:: Task statement ::
What you return should match the data below exactly, with no pictures in it.
##############################
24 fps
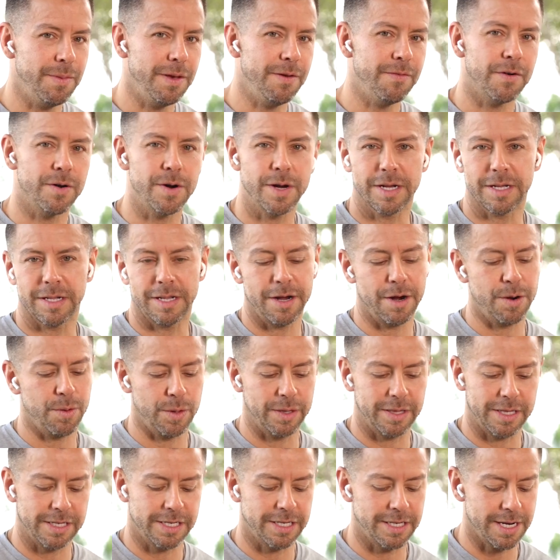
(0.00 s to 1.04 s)
be very clear
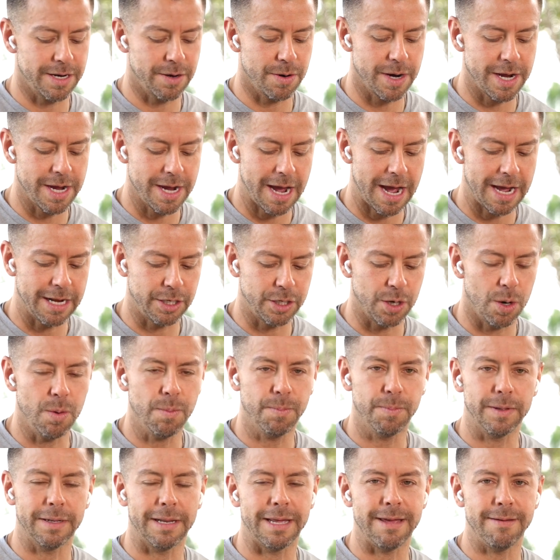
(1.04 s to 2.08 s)
with this theory. I
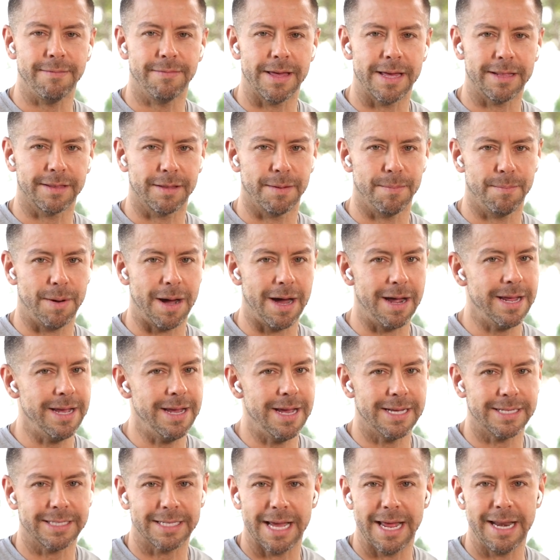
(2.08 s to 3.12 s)
don't believe that the body
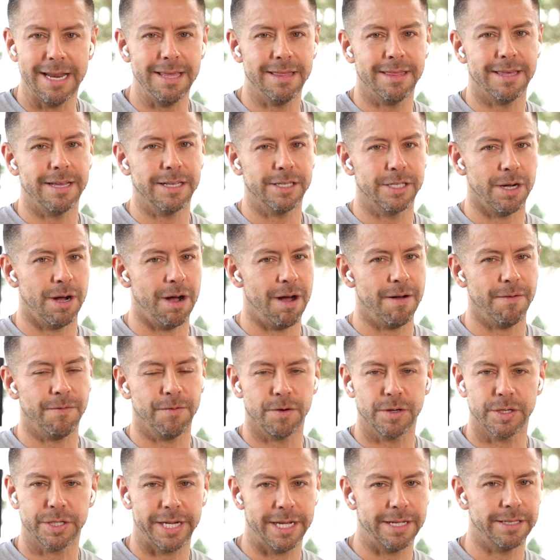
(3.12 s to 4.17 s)
has anything to
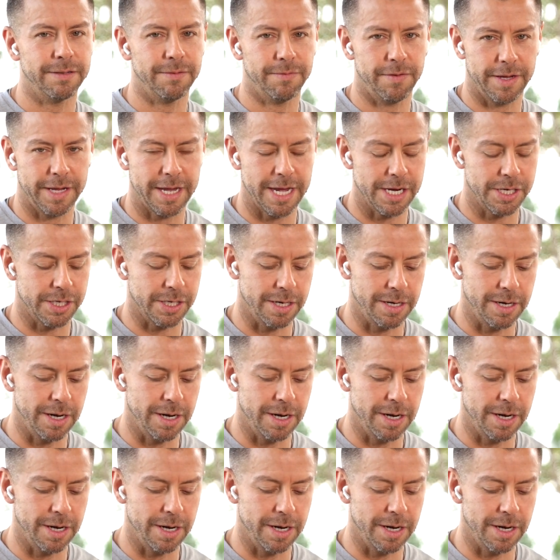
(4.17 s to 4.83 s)
offer sanctification.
##############################
:: Task result ::
24 fps
(0.00 s to 1.04 s)
be very clear
(1.04 s to 2.08 s)
with this theory. I
(2.08 s to 3.12 s)
don't believe that the body
(3.12 s to 4.17 s)
has anything to
(4.17 s to 4.83 s)
offer sanctification.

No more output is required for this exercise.